MIT Plans To Build Nuclear Fusion Plant By 2033
Mallory Locklear reports via Engadget: MIT announced yesterday that it and Commonwealth Fusion Systems -- an MIT spinoff -- are working on a project that aims to make harvesting energy from nuclear fusion a reality within the next 15 years. The ultimate goal is to develop a 200-megawatt power plant. MIT also announced that Italian energy firm ENI has invested $50 million towards the project, $30 million of which will be applied to research and development at MIT over the next three years. MIT and CFS plan to use newly available superconducting materials to develop large electromagnets that can produce fields four-times stronger than any being used now.
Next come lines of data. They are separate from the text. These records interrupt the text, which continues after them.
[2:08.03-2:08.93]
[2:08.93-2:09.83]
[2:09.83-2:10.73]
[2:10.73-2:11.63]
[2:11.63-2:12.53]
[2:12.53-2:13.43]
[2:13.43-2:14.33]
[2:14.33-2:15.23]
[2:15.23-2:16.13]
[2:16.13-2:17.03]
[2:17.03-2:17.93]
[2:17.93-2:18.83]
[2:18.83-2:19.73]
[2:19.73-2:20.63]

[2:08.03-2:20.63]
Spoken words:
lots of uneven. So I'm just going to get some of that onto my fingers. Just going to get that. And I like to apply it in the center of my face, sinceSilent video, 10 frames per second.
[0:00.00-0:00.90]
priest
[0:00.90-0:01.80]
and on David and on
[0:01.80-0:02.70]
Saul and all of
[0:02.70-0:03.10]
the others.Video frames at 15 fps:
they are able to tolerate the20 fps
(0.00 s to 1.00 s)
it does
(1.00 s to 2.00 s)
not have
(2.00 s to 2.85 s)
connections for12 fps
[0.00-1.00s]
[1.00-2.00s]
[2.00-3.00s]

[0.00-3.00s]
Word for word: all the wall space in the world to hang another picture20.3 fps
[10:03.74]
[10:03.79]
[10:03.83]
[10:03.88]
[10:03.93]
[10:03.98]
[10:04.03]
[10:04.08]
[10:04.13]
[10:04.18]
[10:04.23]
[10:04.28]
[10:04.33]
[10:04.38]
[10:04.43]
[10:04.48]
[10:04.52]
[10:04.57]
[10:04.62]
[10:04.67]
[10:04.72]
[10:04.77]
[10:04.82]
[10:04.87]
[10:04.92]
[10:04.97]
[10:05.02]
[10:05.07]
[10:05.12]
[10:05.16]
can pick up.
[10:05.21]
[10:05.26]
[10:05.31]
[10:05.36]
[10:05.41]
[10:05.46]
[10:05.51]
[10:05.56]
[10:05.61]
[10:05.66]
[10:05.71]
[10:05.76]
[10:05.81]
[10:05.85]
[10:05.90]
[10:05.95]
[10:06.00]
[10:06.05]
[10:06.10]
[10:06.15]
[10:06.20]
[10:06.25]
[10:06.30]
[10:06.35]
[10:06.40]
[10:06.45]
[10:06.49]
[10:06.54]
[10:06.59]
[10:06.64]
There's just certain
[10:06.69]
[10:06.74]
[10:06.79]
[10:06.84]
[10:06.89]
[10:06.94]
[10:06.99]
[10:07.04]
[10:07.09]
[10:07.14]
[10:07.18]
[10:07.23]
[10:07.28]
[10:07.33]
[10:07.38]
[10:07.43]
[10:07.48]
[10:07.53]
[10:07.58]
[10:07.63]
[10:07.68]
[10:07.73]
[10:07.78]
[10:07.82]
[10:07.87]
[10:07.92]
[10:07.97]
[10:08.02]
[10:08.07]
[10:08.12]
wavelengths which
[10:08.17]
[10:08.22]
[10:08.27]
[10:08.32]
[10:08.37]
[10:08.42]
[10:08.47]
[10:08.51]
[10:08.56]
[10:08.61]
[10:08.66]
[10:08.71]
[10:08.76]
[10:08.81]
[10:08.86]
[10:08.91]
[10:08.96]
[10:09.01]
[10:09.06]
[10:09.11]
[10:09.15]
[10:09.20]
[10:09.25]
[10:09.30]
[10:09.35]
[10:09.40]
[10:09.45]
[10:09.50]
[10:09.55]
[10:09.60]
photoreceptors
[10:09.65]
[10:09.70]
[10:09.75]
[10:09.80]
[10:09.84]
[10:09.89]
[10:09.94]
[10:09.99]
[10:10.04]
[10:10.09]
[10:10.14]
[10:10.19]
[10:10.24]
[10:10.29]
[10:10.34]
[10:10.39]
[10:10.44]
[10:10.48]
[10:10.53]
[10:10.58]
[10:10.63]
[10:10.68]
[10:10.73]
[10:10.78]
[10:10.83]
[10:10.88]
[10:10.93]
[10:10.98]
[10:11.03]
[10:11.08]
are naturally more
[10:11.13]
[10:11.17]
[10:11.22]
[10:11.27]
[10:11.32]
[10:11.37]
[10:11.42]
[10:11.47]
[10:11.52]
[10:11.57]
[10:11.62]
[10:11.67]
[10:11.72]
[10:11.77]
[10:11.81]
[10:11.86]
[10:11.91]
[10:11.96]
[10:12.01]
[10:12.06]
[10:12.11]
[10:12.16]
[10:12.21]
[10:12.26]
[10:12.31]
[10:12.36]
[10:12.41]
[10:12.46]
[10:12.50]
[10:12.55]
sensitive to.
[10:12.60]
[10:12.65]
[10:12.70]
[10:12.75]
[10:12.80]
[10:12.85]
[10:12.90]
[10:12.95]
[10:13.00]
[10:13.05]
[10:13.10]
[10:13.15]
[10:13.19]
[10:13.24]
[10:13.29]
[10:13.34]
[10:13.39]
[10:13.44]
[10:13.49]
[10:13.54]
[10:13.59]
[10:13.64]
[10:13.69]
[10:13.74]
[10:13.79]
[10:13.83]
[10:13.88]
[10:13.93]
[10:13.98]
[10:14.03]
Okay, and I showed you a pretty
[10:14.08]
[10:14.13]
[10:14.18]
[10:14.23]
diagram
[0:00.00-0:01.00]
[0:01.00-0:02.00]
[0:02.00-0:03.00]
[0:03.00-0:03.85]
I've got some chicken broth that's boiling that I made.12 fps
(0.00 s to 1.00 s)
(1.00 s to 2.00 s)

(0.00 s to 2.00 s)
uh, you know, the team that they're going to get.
The stronger magnetic fields will allow for more power to be generated resulting in, importantly, positive net energy. The method will hopefully allow for cheaper and smaller reactors. The research team aims to develop a prototype reactor within the next 10 years, followed by a 200-megawatt pilot power plant.
The big money isn't in power from nuclear fusion, it's in research towards nuclear fusion.
I'm not sure fusion will ever be economical even if we get it working. Fusion has to compete against direct conversion technologies, where energy is directly converted from its original form into electricity.
Solar voltaic converts light energy directly into electricity. Wind turbines turn energy from moving air directly into electricity. Gas turbines burn natural gas directly in turbines that generate electricity.
Most fusion reactions create a lot of their energy in the form of fast neutrons, whose energy can't be converted to electricity directly, but must instead be used to heat up steam, and the hot steam then is used to turn turbines and generate electricity. This is indirect conversion, and the argument I've heard is that steam conversion plants cost more all by themselves than many direct conversion technologies do--therefore fusion reactions that generate the bulk of energy in fast neutrons will be uneconomical by comparison.
Coal plants too, incidentally--there's a reason no new coal plants are being built in the USA--they're uneconomical compared to natural gas turbine generation. And fusion plants will be extremely capital intensive.
Furthermore, plasmas in thermal equilibrium that produce energy in charged particles instead of neutrons (which would allow for direct conversion), cool off faster via Bremsstrahlung radiation than they self-heat from their own fusion reactions. So direct conversion from fusion would have to come from nonequilibrium plasmas. And nonequilibrium plasmas are really, really unstable--they tend to thermalize very, very fast.
Bottom line, I'm not optimistic about terrestrial fusion in any form being economical when it has to compete with solar, wind, and natural gas. Leave planet Earth and go past the orbit of say, Jupiter, and I could see it being a good solution way out there.
OTOH, the secret to never accomplishing anything is to stop trying.
Yeah, even though it's ridiculously hard I think research into high energy power is essential, you can always say we should become greener and smarter but in the end physics dictate that it takes a certain amount of power to drive all the household appliances. Sure for a CPU/GPU you can improve calculations/watt but for a water boiler it takes 1 calorie of energy to heat 1g of water 1C and if you can change that you'll have a closet full of Nobel prizes. If we want to give ~10 billion people a modern standard of living we need energy. If we want to start a Mars colony we need energy. If we want to explore the universe we need energy. I don't know how feasible it is to make a miniature sun here on earth, but it's one helluva power source. It's the kind of thing it's probably worth mastering even if it takes us 100 years or 1000 years. I'll admit I'd like to see results a little sooner, but it's like the people researching longevity and immortality. For humanity it looks like a smart topic of research even if it won't arrive in time to save my ass.
Of course you will always have speculative and sham research looking for grants. You will always have dead ends and people beating a dead horse. But I feel pretty confident that these researchers believe in what they're doing and is making an honest attempt. There's a helluva lot of medical researchers trying to find the cure for cancer, many of them won't achieve much at all. But I think the vast majority is genuinely trying. Comparing them to a politician posturing for his reputation while not realistically even beginning to fund the necessary programs is grossly unfair.